A codrug or "mutual prodrug" consists of two synergistic drugs chemically linked together to a single molecule, in order to improve the drug delivery properties of one or both drugs.

An effective codrug should be pharmacologically inactive in its own right but should release the constituent drugs upon biochemical breakage of the chemical linkage at the target tissue where their therapeutic effects are needed. As such, the chemical linkage (usually a covalent bond) should be subjectable to biodegradation, such as hydrolysis, by an enzymatic or non-enzymatic mechanism. The differential distribution of enzymes capable of catalyzing the breakage of the chemical linkage in different tissues may be exploited to achieve tissue-specific metabolism of the codrug to release the constituent drugs.    

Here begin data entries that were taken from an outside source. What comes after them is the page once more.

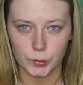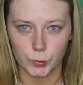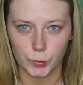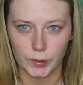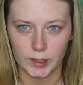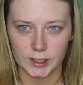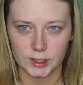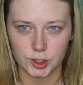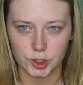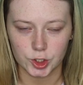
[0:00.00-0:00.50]

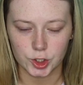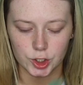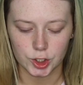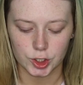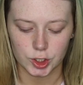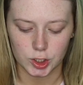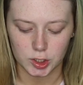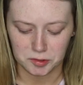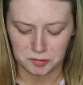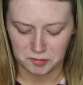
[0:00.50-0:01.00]

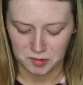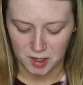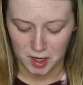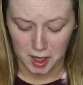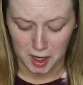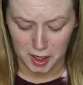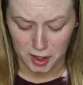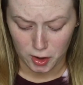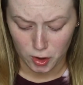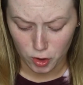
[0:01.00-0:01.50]
which
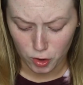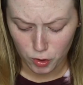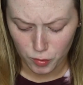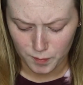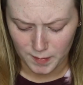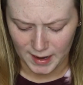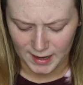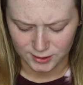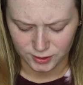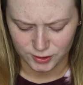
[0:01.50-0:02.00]
I hope
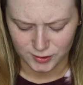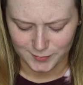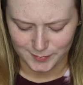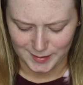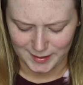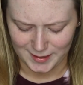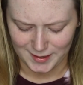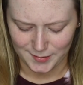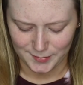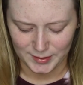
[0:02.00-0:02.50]
matches me.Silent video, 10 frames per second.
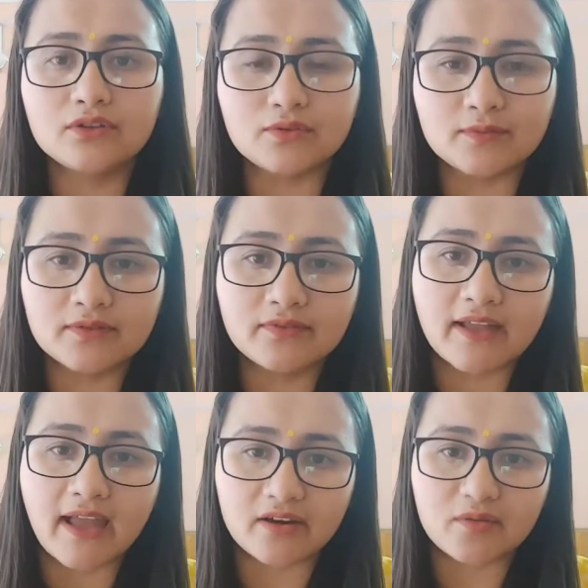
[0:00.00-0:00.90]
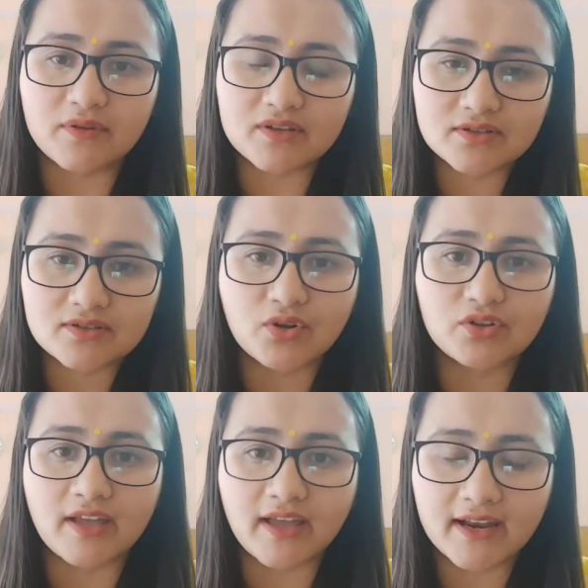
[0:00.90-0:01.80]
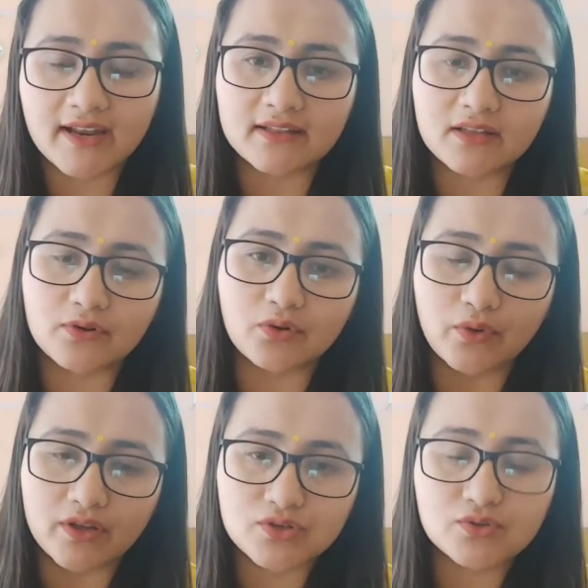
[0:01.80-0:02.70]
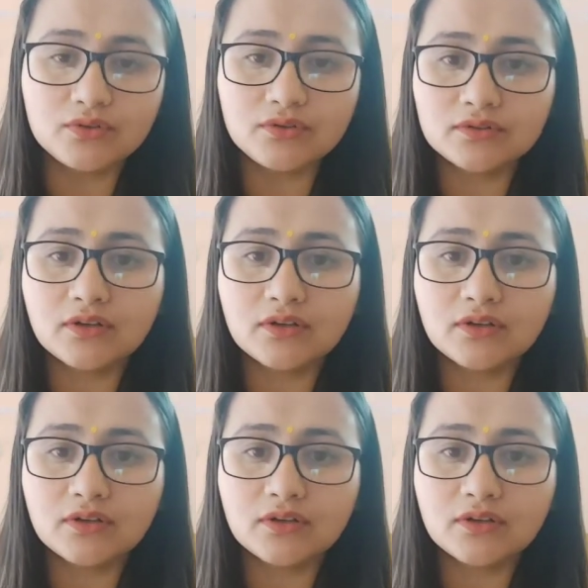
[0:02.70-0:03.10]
women were carrying pitchers on their head and they were going toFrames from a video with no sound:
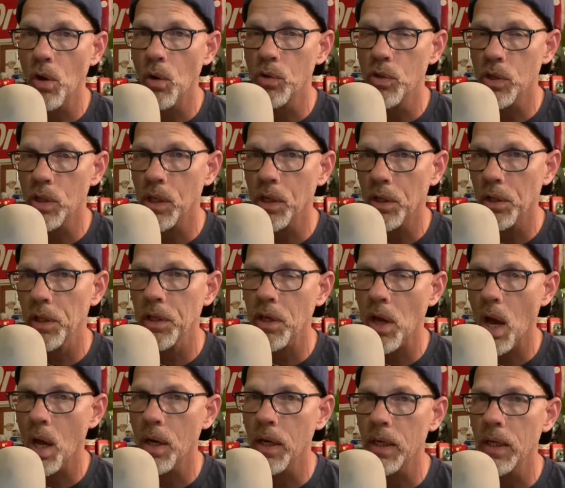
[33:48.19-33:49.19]
you can click
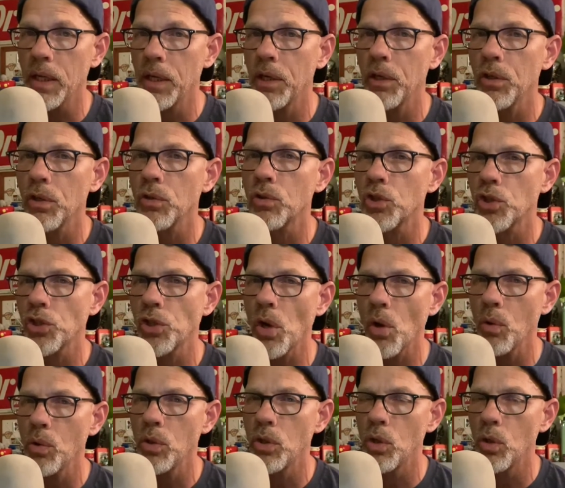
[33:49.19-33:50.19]
on it and it'll
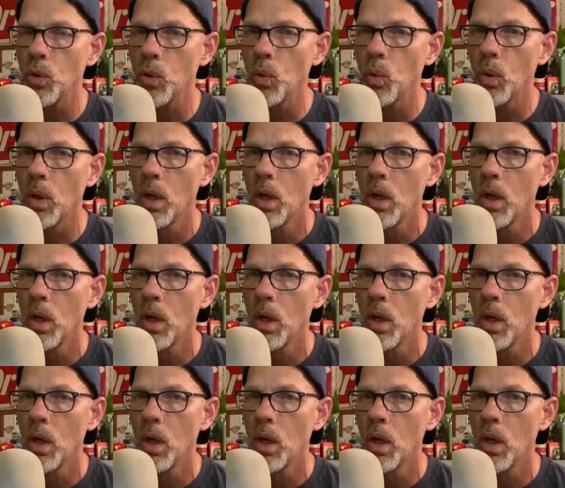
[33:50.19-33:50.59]
show youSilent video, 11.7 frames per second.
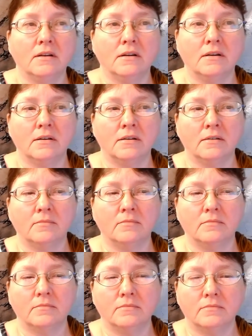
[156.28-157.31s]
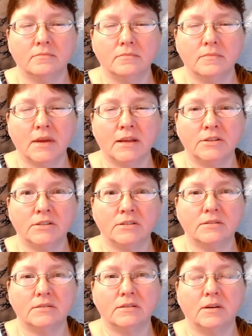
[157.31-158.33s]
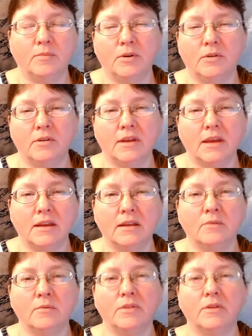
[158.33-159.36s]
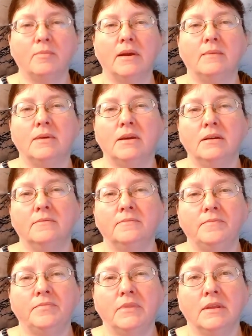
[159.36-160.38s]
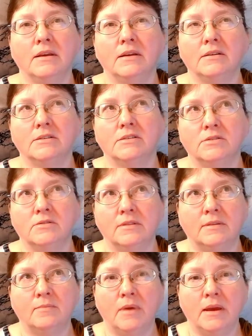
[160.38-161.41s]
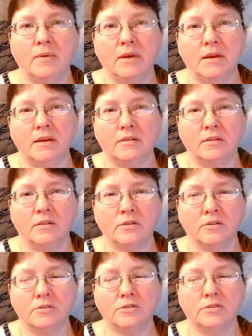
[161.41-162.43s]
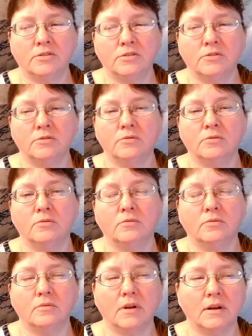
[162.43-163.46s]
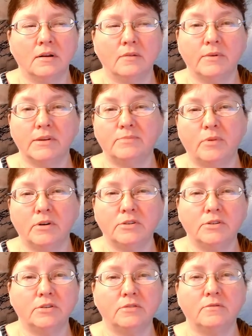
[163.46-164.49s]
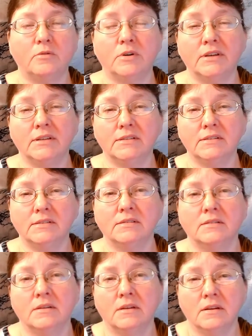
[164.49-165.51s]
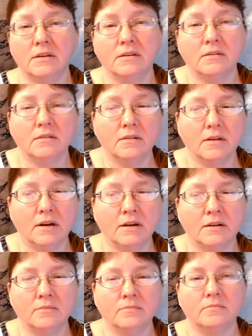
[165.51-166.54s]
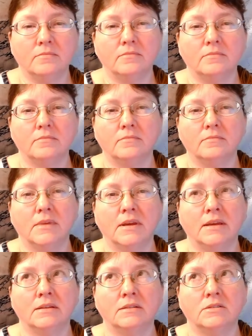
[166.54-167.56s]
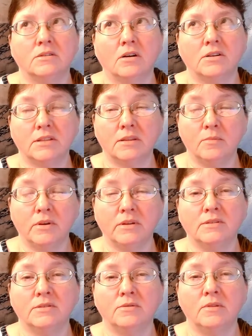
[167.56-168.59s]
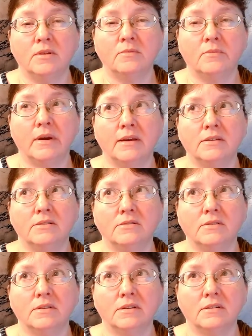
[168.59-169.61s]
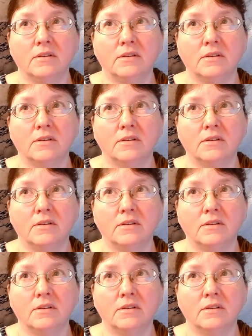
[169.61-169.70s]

um, and just communicating with your baby so that the baby learns to uh, respond to your voice um, and talk to them in a soothing way so that,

The constituent drugs are indicated for the same disease but may exert different therapeutic effects via disparate mechanisms of action.

Motivation 

Development of Anticancer Codrugs [3]:
The disadvantages associated with the co-delivery of physically combined chemotherapeutic drugs/agents often suffer from poor solubility, less membrane permeability, unimproved bioavailability, as well as poor selectivity for the targeted cells. Simply we can say that physically combine drugs always struggles with less improved pharmacokinetic properties. Where selectivity is a major issue in the complex environment of a targeted cell. 
Several codrugs reported in the literature for the anticancer drug delivery with improved pharmacokinetic properties may provide ideas to the pharmaceutical scientist for further drug development in various diseases.
Codrug of butyric acid and ATRA,
Codrug of ATRA and histone deacetylase inhibitors,
5-Fluorouracil (5-FU) and cytarabine (Ara-C) codrug,
Paclitaxel and captopril codrug,
5-Fluorouracil and diazeniumdiolate codrug,

Common codrugs

 Benorylate — esterified paracetamol and acetylsalicylic acid
 Fenethylline — amphetamine chemically linked with theophylline
 Lisdexamfetamine — a substituted amphetamine with an amide linkage formed by the condensation of dextroamphetamine with the carboxylate group of the essential amino acid L-lysine.
 Sulfasalazine — sulfapyridine chemically linked to 5-aminosalicylic acid coupled with an azo linkage. It is on the World Health Organization's List of Essential Medicines.
 Sultamicillin — esterified ampicillin/sulbactam.